Tutto abbonda ad Abu Dhabi, non solo il petrolio ma anche l’oro, gli sfarzi, il lusso. Simbolo dell’eccesso è l’Emirates Palace, un hotel costato 3 bilioni di dollari, icona dorata simbolo della città. I turisti spesso lo scambiano per un palazzo presidenziale, in realtà è uno degli alberghi più maestosi al mondo, interamente costruito in marmo rosa. Merita una visita anche se non ci si alloggia: all’interno ci sono decorazioni con foglie d’oro e marmo, mille lampadari di cristallo Swarowsky e il primo bancomat che offre oro in cambio di contanti.

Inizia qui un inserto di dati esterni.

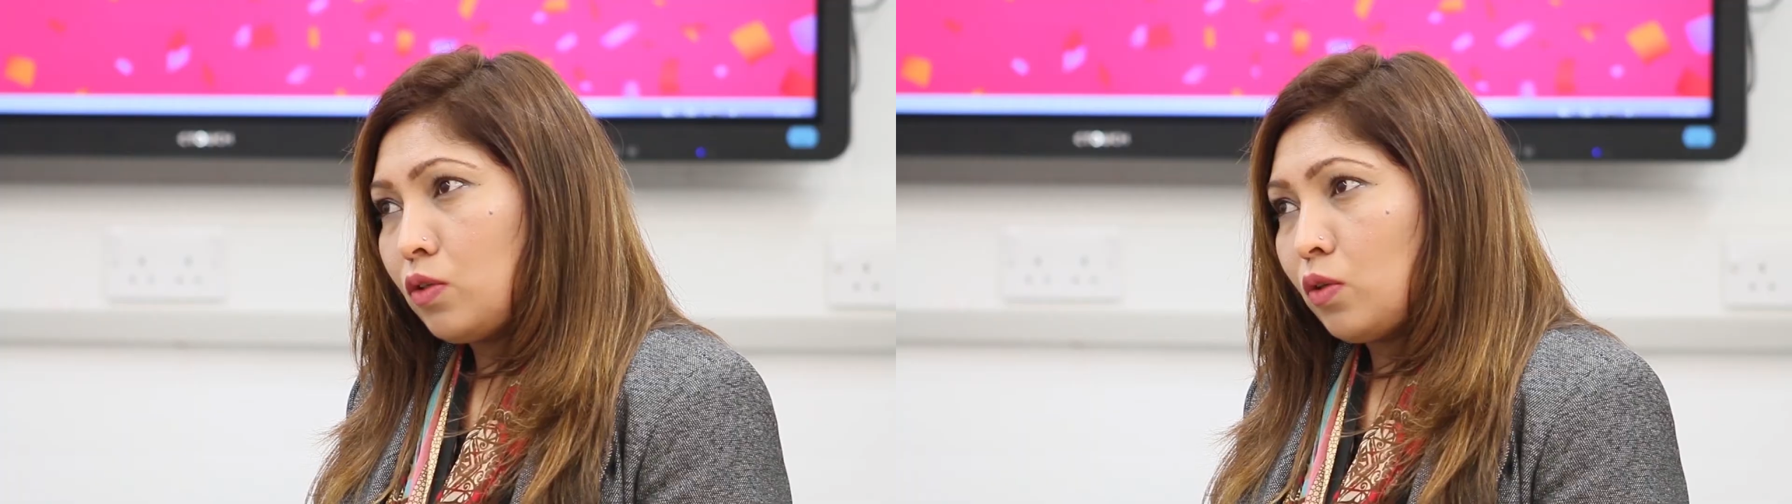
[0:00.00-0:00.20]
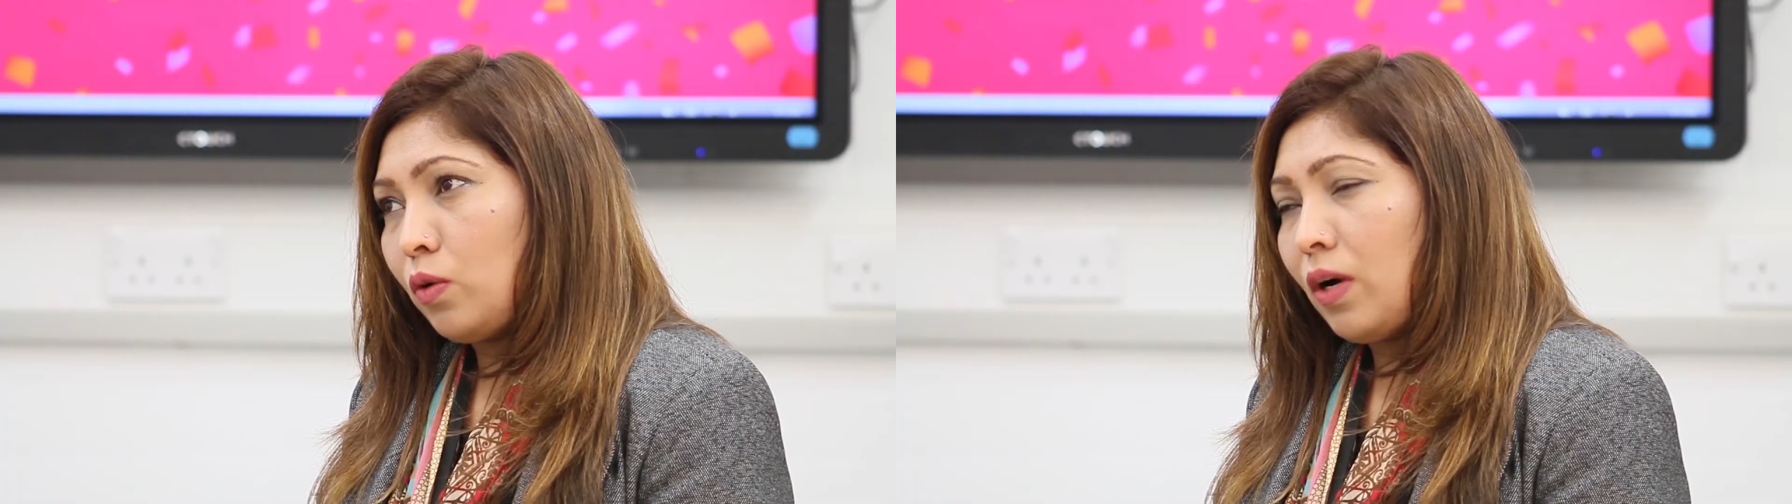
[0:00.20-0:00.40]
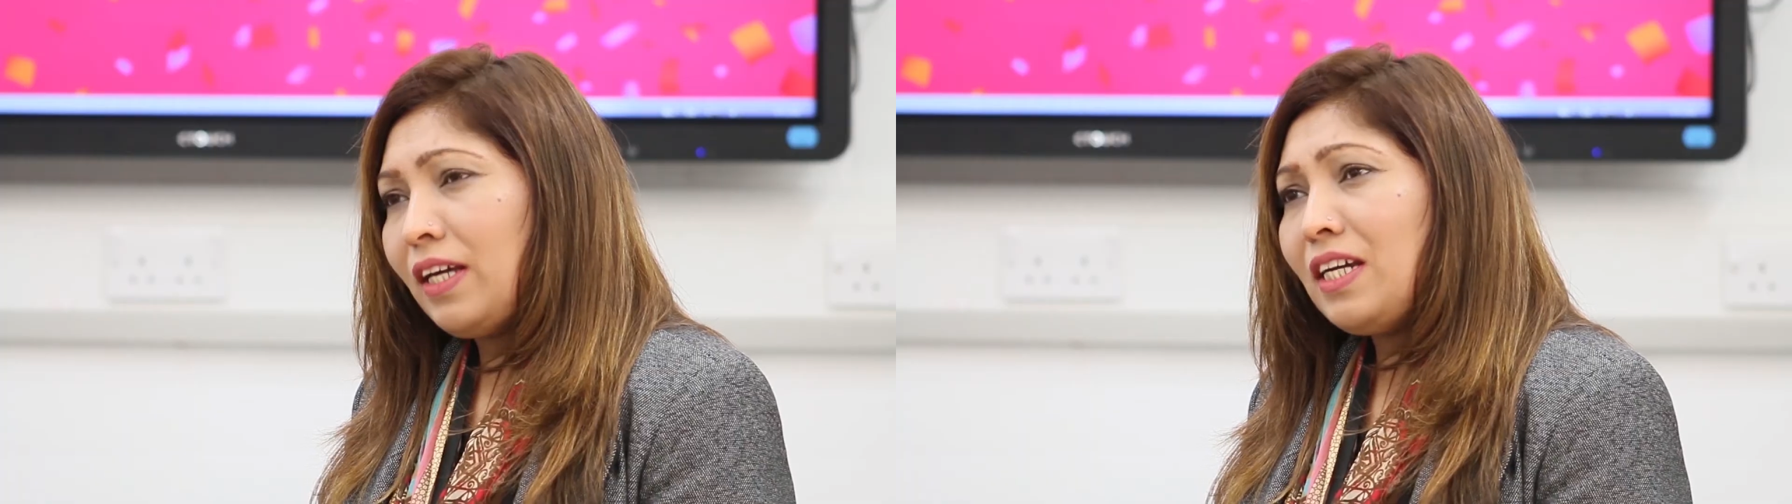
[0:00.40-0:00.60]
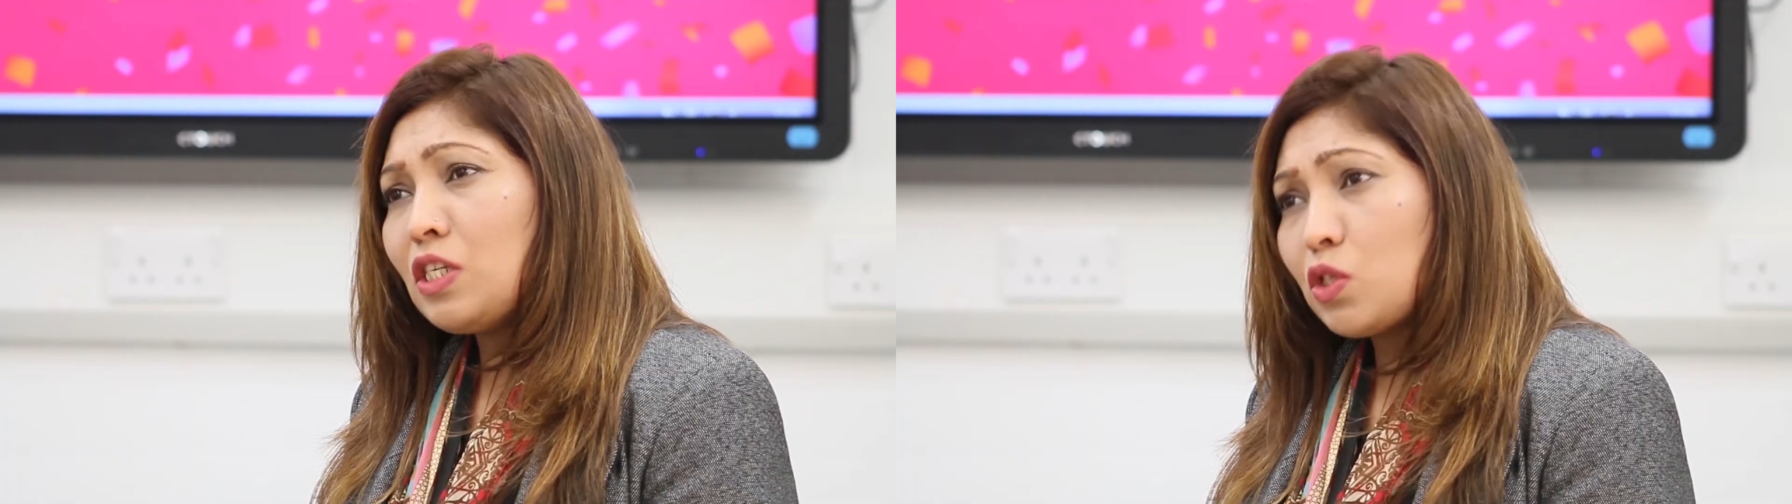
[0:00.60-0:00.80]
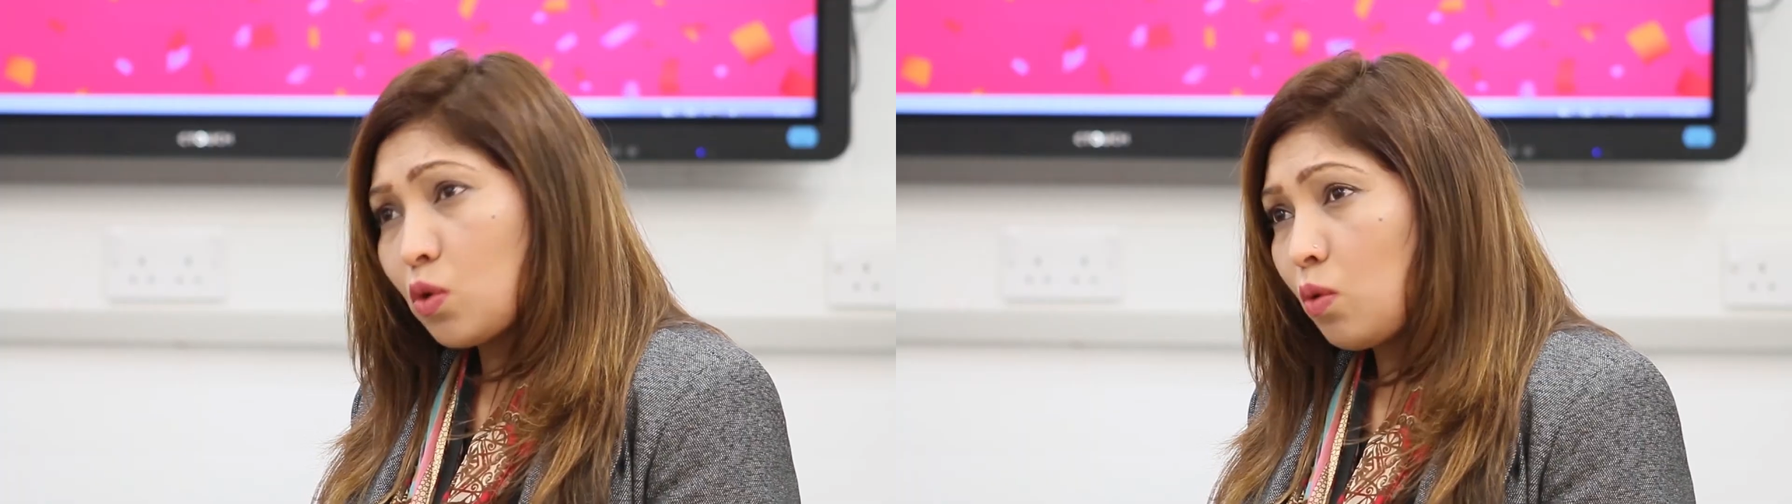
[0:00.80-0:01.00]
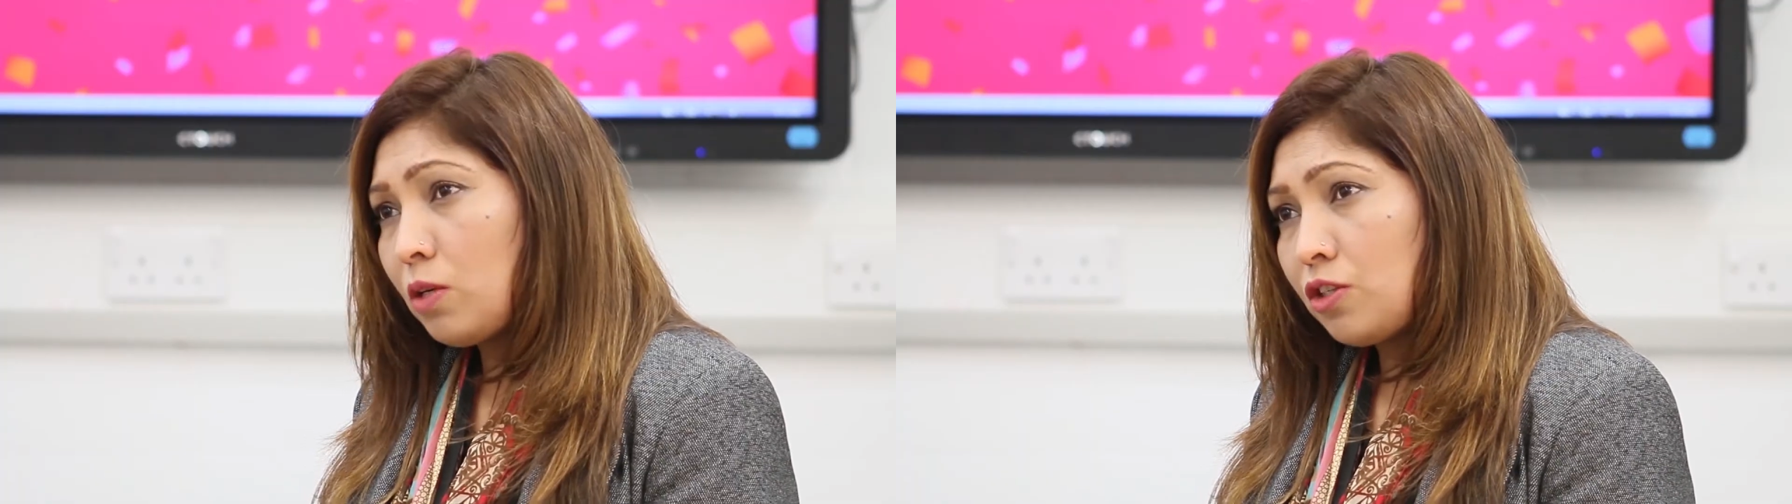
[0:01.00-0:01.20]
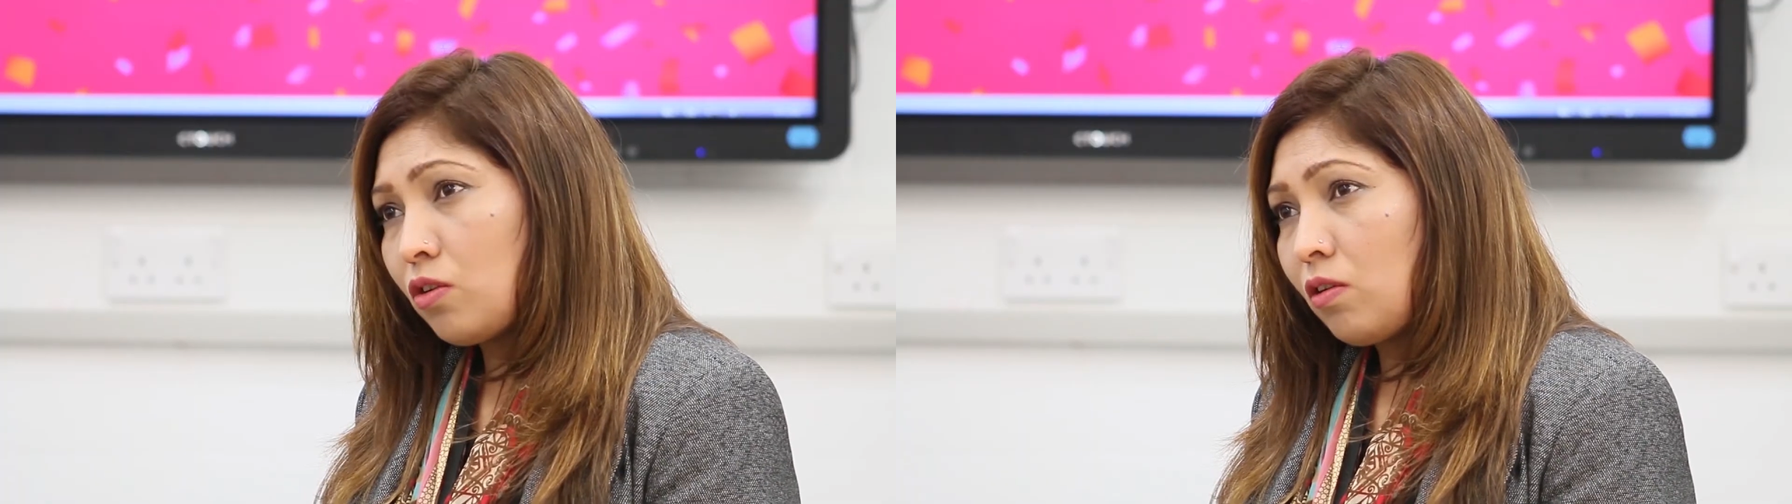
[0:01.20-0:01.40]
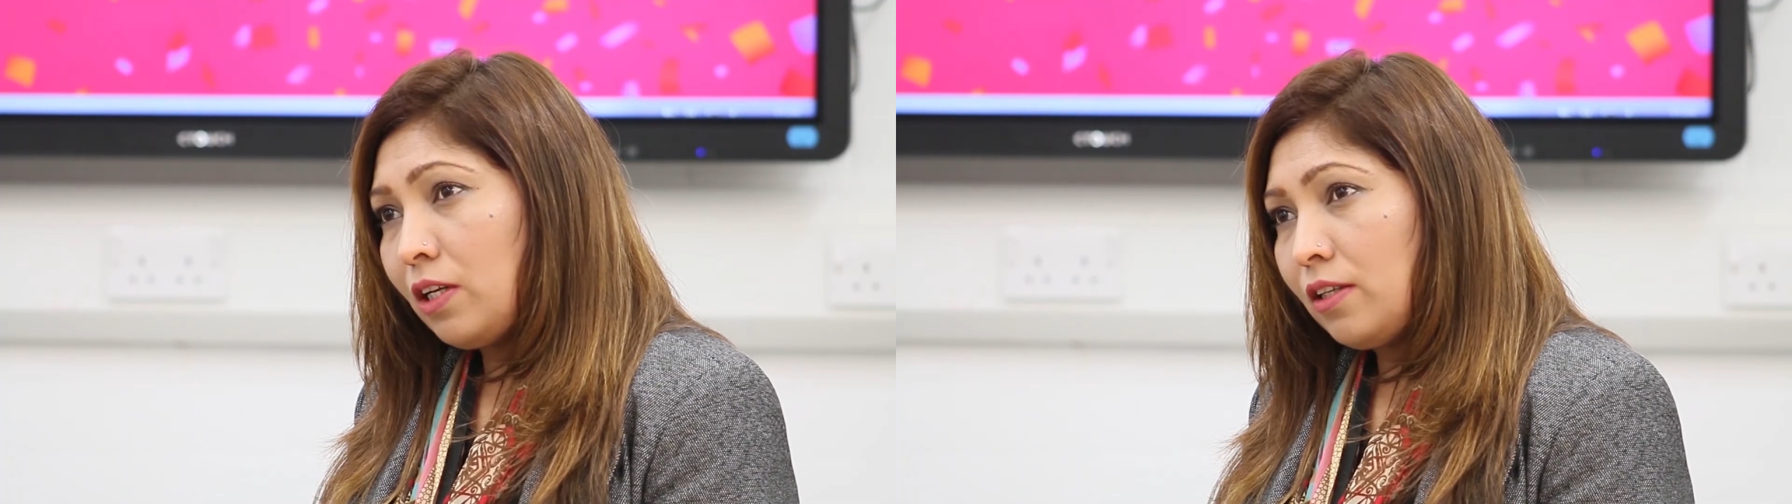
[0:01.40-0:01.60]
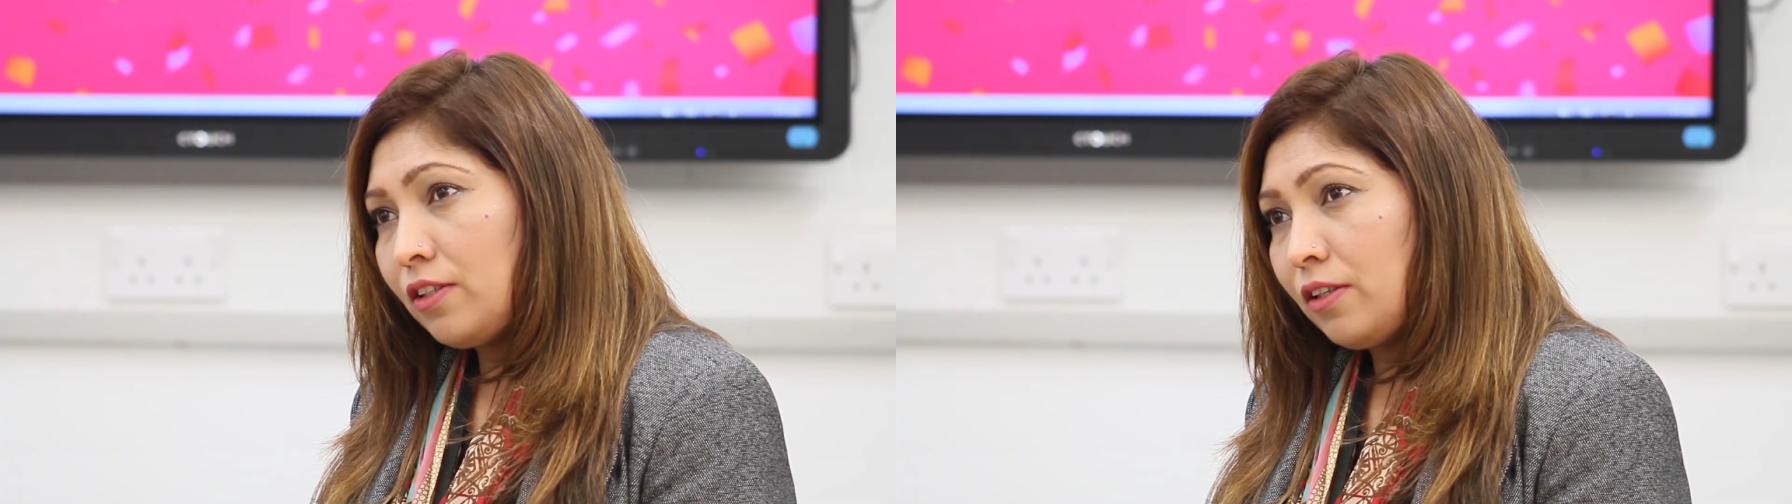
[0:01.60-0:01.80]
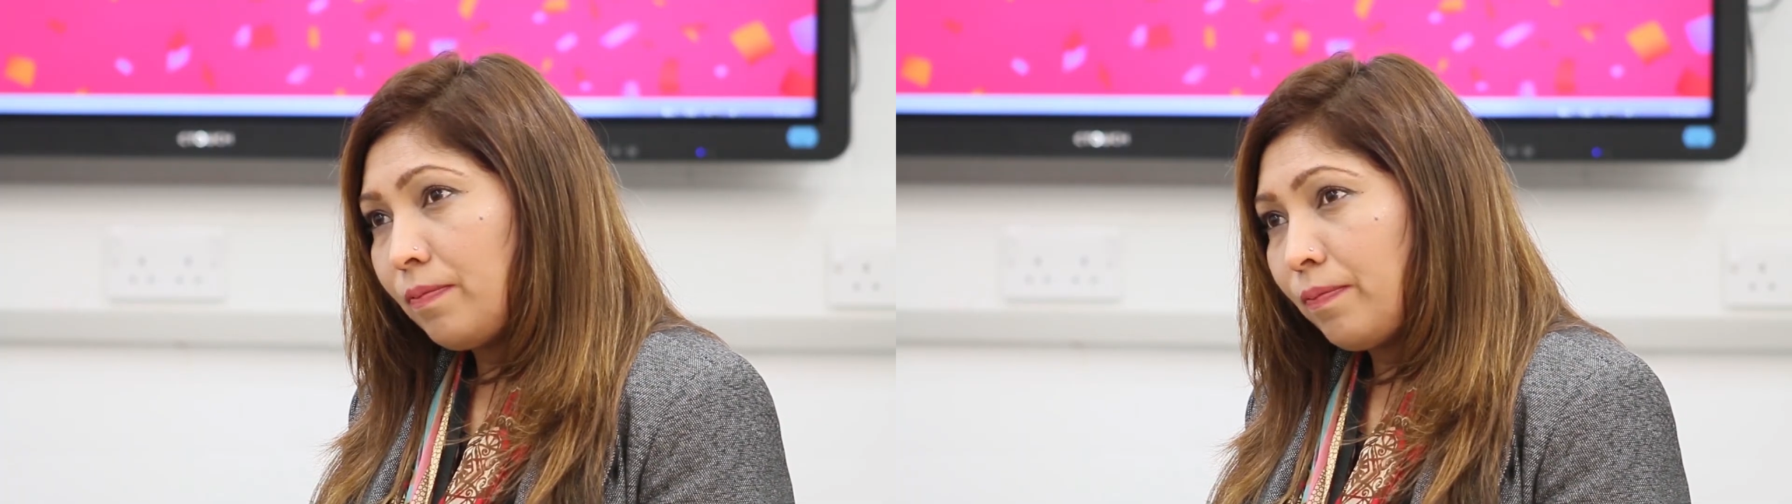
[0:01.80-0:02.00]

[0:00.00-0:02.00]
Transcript: So I gained so much knowledge,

Altrettanto sfarzoso è il nuovo Fairmont Bab al Bahr, cinque stelle di lusso con una cioccolateria, diversi prestigiosi ristoranti e la steak house più glamour del mondo. Eppure, nonostante gli eccessi, la città mostra anche un altro volto, meno esagerato ma ugualmente ricco di fascino. E’ l’aspetto più tradizionale della città, dove risuona il richiamo del muezzin alla preghiera, dove il profumo di mela della pipa ad acqua si diffonde nell’aria, dove nei dedali di viuzze dei suq si dipingono ancora mani e piedi con l’henné e dove le donne indossano il lungo abito nero e hanno il volto nascosto dal velo.

Oltre al lusso, i petrodollari degli sceicchi hanno recentemente realizzato anche progetti utili e interessanti, come la Masdar City, la prima città a emissioni zero costruita in mezzo al deserto, appena fuori dal centro di Abu Dhabi. E’ una specie di enclave verde che si alimenta esclusivamente con l’energia rinnovabile, ancora in via di sviluppo. Per ora gli edifici già completati sono quelli dell’Istituto per le scienze e le tecnologie, costruiti in terracotta e alimentati con pannelli solari posti sui tetti.


Sull’isola di Sir Bani Yas, a due ore di macchina dalla città o a 50 minuti di volo, sorge l’Arabian Wildlife Park, un’enorme riserva naturale di proprietà del presidente degli Emirati, che ospita 23 specie di animali tra giraffe, antilopi, iene, delfini, leoni marini e una mandria di 400 orici arabi, una specie rara in pericolo d’estinzione. I visitatori si spostano a piedi, in bicicletta, in canoa attraverso le mangrovie o in jeep.

All’interno, numerose sono le attività proposte, anche per tutta la famiglia: escursioni in mountain bike, snorkeling, kayak e trekking su cumuli di sale che si sono depositati nel corso dei secoli.